Aperti per ferie, e la progettualità non può andare in vacanza
Enzo Battarra (disegno di copertina di Giancarlo Covino)
– Un tempo le ferie d’agosto erano veramente nelle città e nella pubblica amministrazione una sorta di vuoto assoluto. Tutti partivano per qualche meta, vicina o lontana che fosse, popolare o esclusiva. Si andava nelle località balneari più rinomate, ma si andava anche dagli zii in paese. Insomma, si evadeva dalle città, che diventavano vuote, spettrali, ma in qualche modo anche più vivibili. Tutto era “chiuso per ferie”. Gli uffici garantivano il minimo, ma proprio il minimo, e tutti sapevano che si sarebbe dovuto aspettare il primo di settembre come una specie di capodanno autunnale, l’inizio di una nuova stagione lavorativa, la ripresa della vita civile e sociale.
In realtà c’erano alcuni che attendevano proprio il mese di agosto per svolgere la propria attività, come i malfattori dediti ai furti. Ma anche la politica, quella delle istituzioni, aveva le sue strategie oscure estive. Nei giorni immediatamente precedenti o successivi il Ferragosto, ecco comparire delibere e determine fantasma, viste da pochi, ignorate da tutti. Quelle erano le grandi manovre che servivano a preparare il terreno per un altro anno. E a volte tali stratagemmi riuscivano a ingannare anche le sentinelle più solerti, quelle che si mettevano di punta in attesa che gli amministratori compissero il “golpe”.

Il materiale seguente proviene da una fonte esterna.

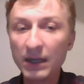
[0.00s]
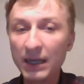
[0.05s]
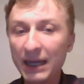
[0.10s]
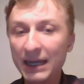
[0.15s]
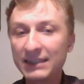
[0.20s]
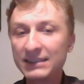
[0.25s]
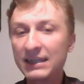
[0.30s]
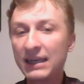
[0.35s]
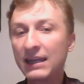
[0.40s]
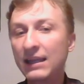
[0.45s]

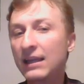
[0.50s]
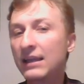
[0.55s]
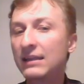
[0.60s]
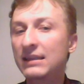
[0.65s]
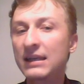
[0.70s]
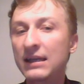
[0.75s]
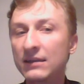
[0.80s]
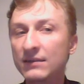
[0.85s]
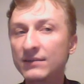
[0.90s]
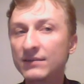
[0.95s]
attacking
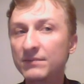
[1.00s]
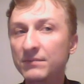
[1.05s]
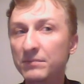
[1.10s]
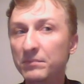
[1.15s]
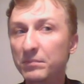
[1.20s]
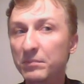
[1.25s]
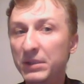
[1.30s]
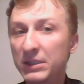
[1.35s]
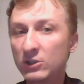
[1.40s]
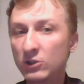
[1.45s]
that
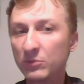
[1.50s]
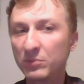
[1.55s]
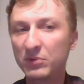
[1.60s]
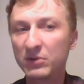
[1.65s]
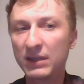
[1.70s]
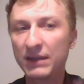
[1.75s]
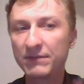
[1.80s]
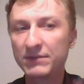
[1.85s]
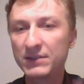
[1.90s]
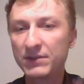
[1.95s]
bishop
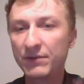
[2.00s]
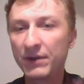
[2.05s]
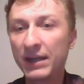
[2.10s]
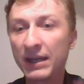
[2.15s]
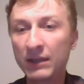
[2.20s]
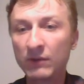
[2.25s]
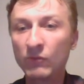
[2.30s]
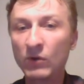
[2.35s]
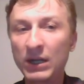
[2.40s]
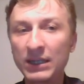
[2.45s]
on f3,
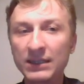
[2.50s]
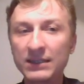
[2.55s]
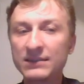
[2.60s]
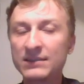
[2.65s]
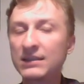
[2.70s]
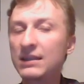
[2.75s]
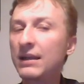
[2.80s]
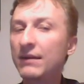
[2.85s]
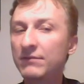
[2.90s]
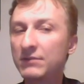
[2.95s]
and white
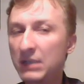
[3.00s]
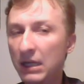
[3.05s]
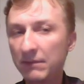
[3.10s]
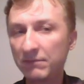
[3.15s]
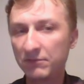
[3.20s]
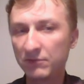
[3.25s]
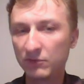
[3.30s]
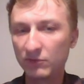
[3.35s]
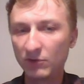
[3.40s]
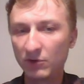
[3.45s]
doesn't have time
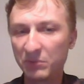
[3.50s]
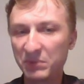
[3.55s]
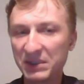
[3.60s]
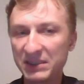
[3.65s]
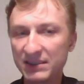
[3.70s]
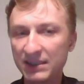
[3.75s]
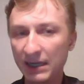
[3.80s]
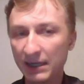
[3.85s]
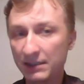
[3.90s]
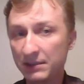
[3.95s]
for rook
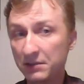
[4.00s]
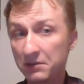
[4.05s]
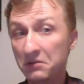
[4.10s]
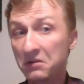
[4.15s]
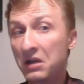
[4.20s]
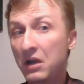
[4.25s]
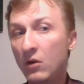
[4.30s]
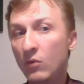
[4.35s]
b6.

Ora, a parte in pochi weekend all’anno, la città non si svuota mai. E questo per vari motivi, il primo certamente la recessione economica. Ma è cambiata anche la tipologia di lavoro. Con il tramonto del “posto fisso”, ora ognuno deve industriarsi a costruire in proprio un reddito e questo non collima con periodi lunghi di assenza. Il rischio è di perdere opportunità. Nascono così le cosiddette “ferie spezzettate”.